Skip the pictures. Return exactly the lines from the one containing "[0:00.00-0:00.33]" through the end of the entries below.
Supplied records START
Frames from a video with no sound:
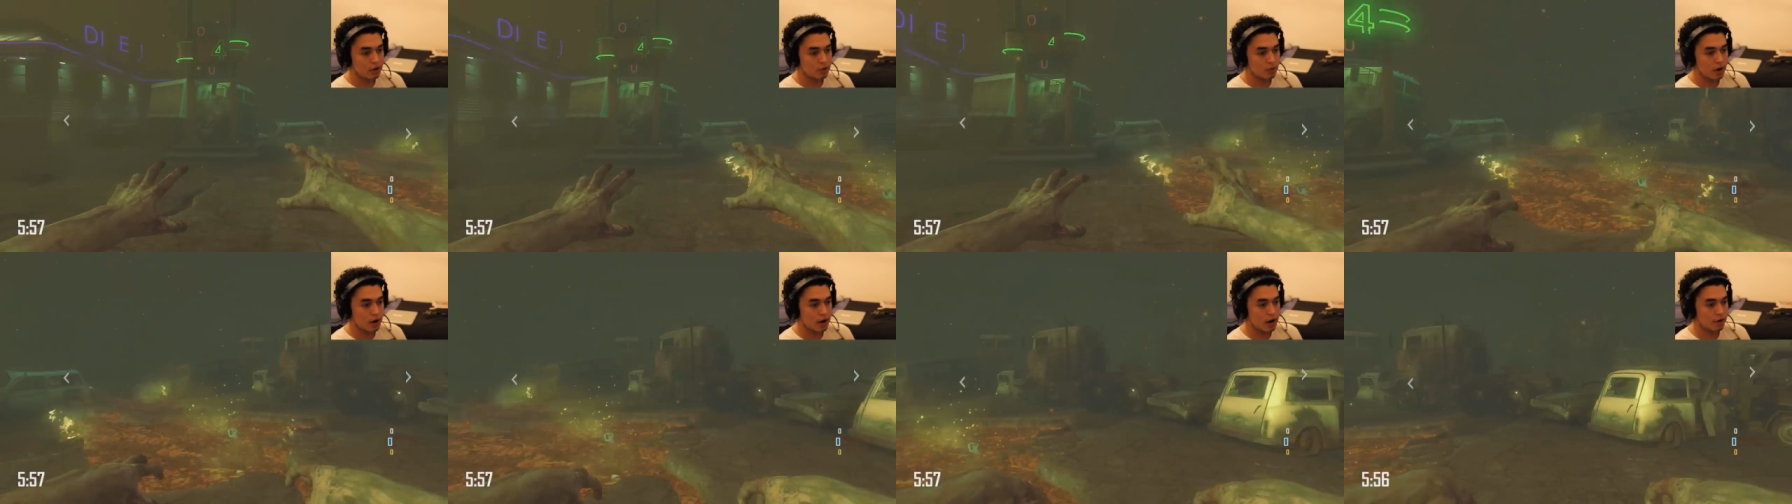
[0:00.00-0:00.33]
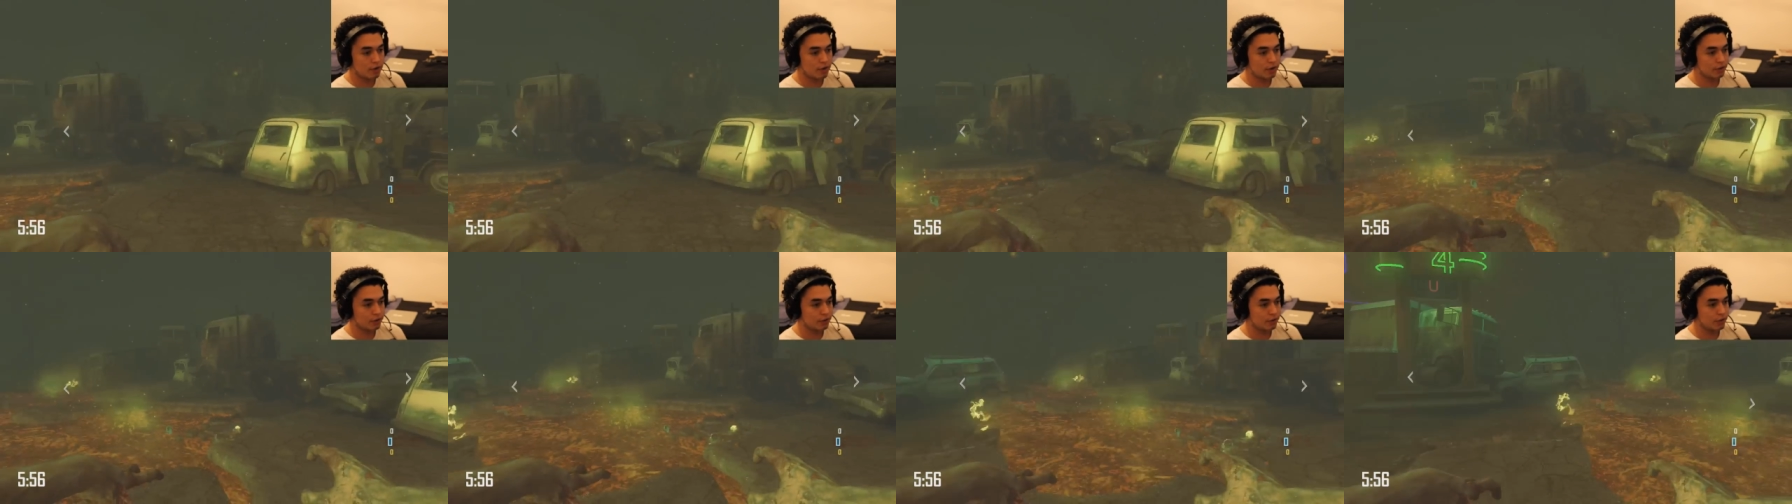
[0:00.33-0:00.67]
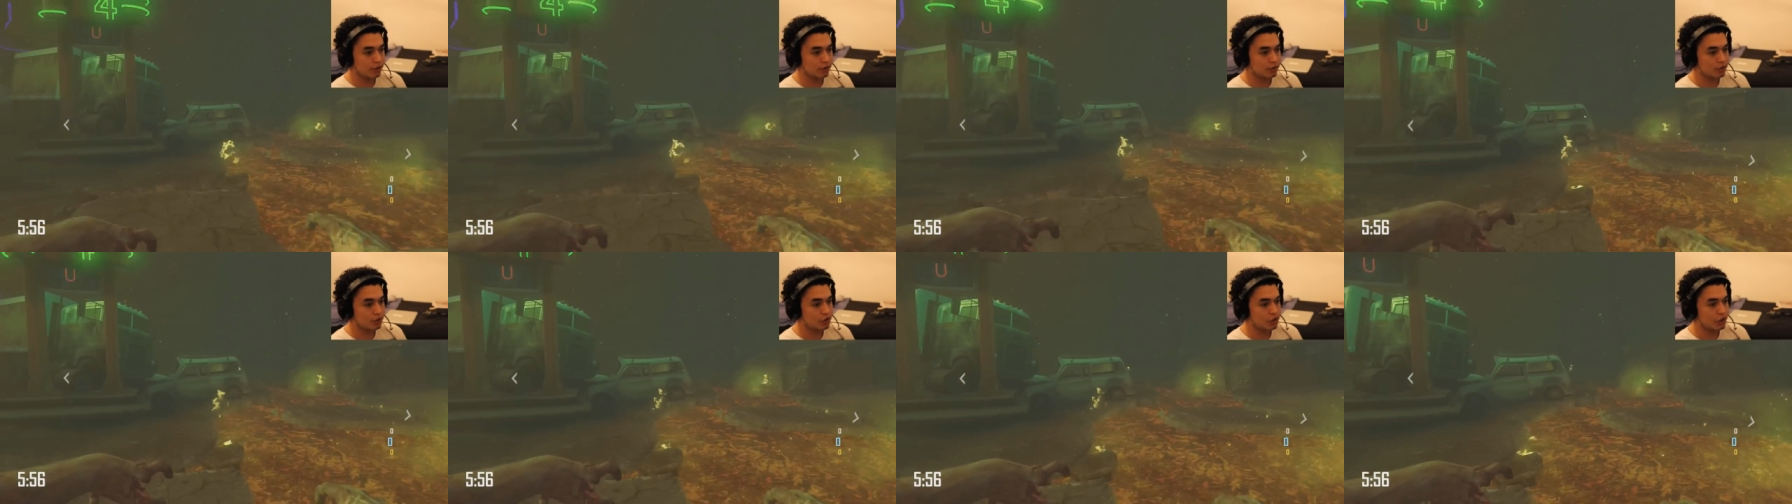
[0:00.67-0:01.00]
where is
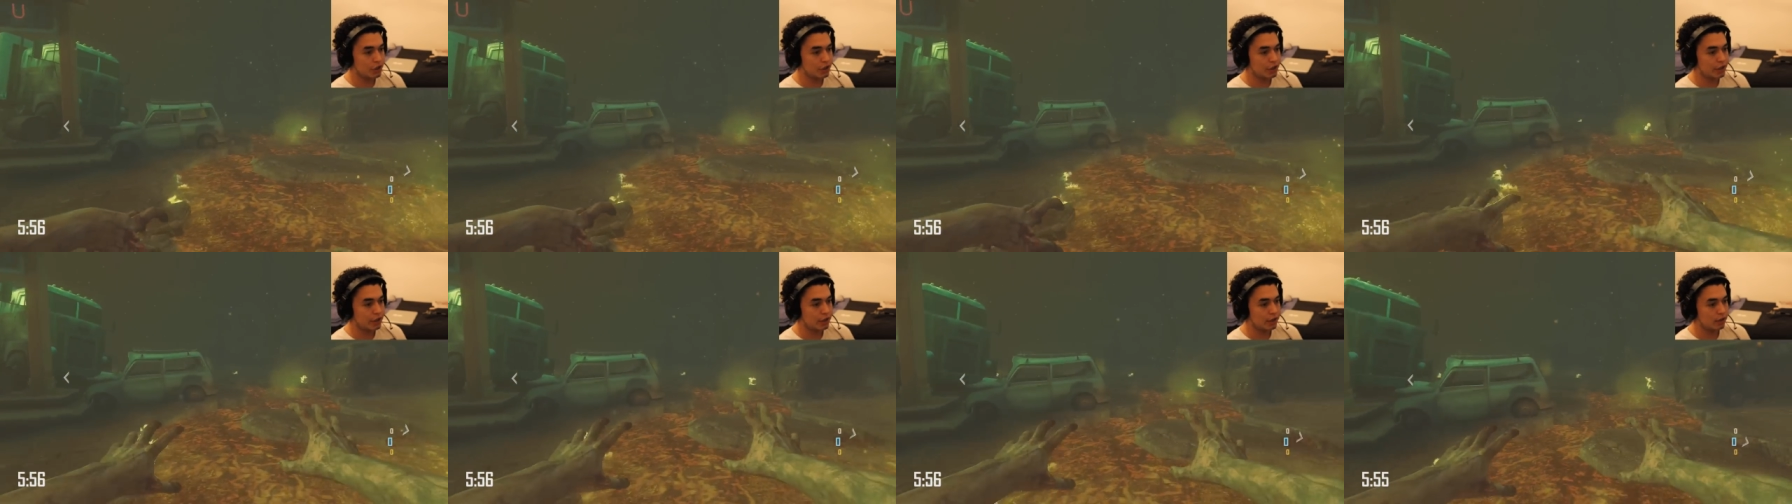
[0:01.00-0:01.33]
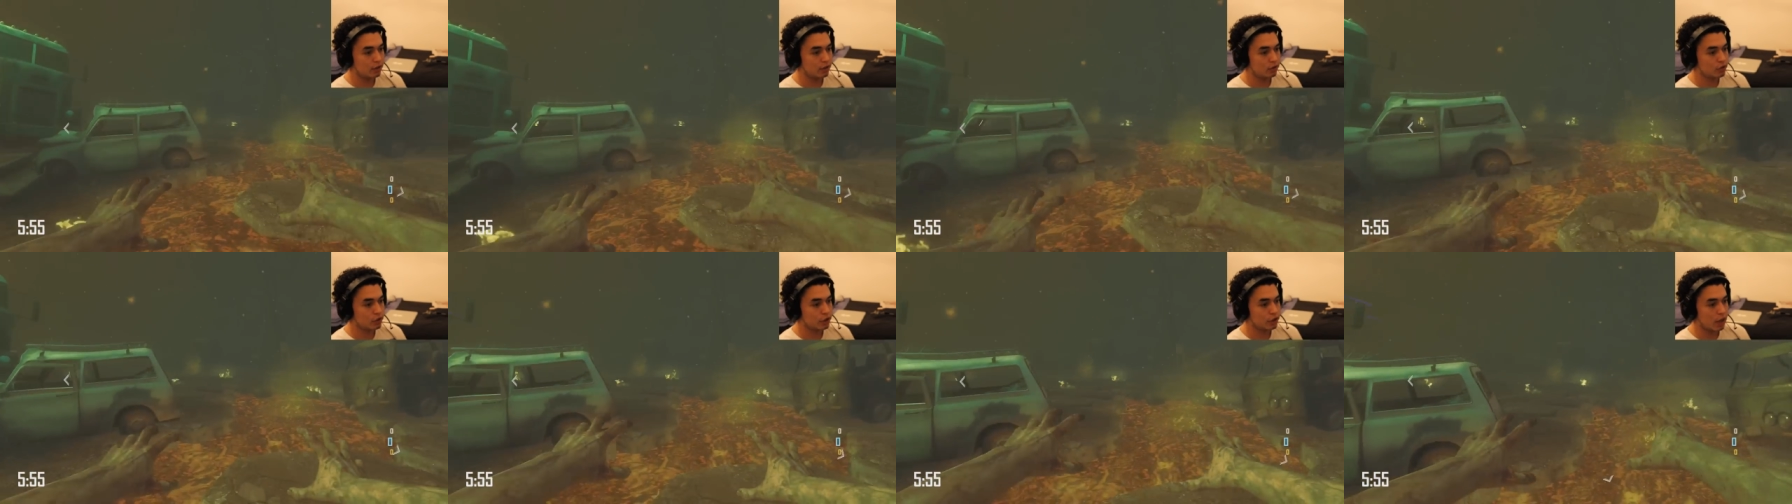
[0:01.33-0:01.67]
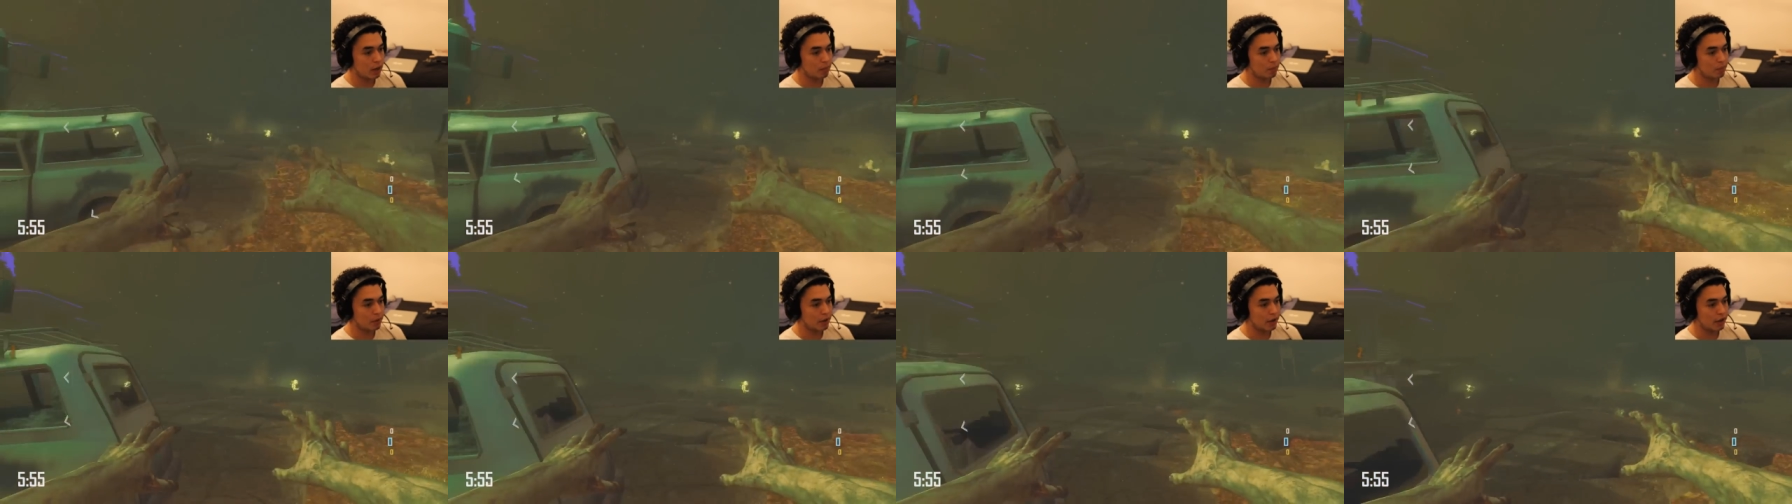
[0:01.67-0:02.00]
this cheeky little
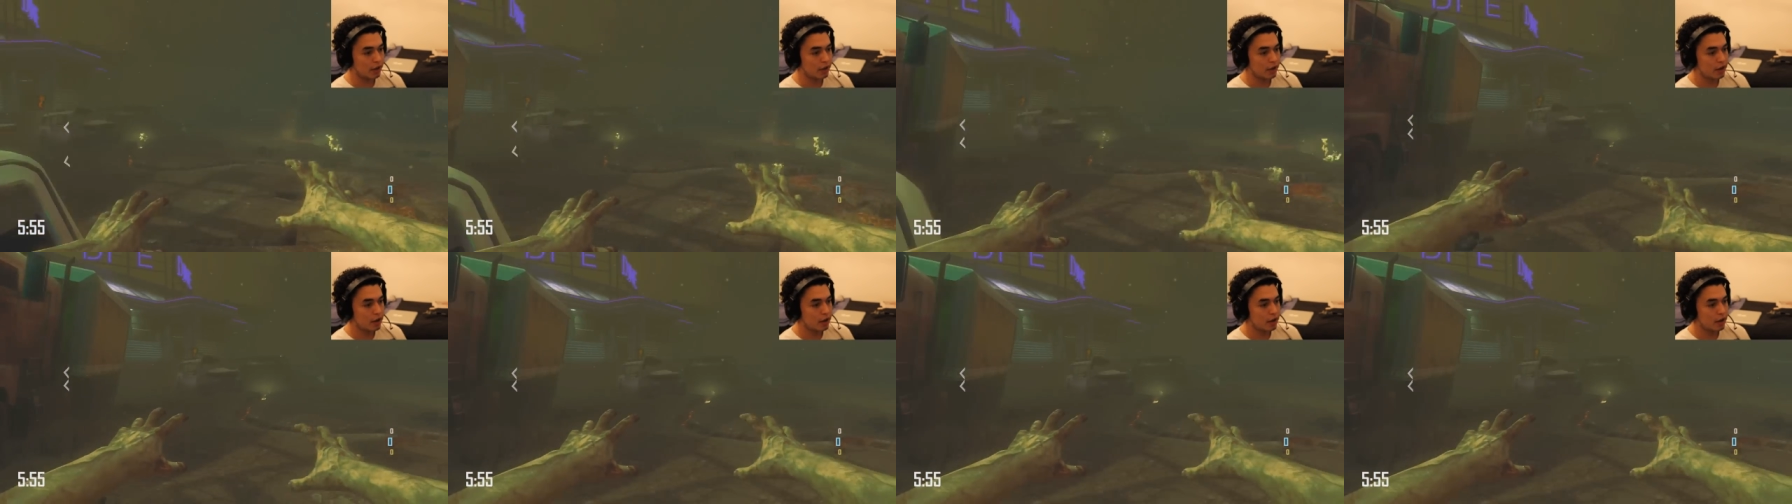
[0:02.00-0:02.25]
chappy?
Supplied records END
* _Output_
[0:00.00-0:00.33]
[0:00.33-0:00.67]
[0:00.67-0:01.00]
where is
[0:01.00-0:01.33]
[0:01.33-0:01.67]
[0:01.67-0:02.00]
this cheeky little
[0:02.00-0:02.25]
chappy?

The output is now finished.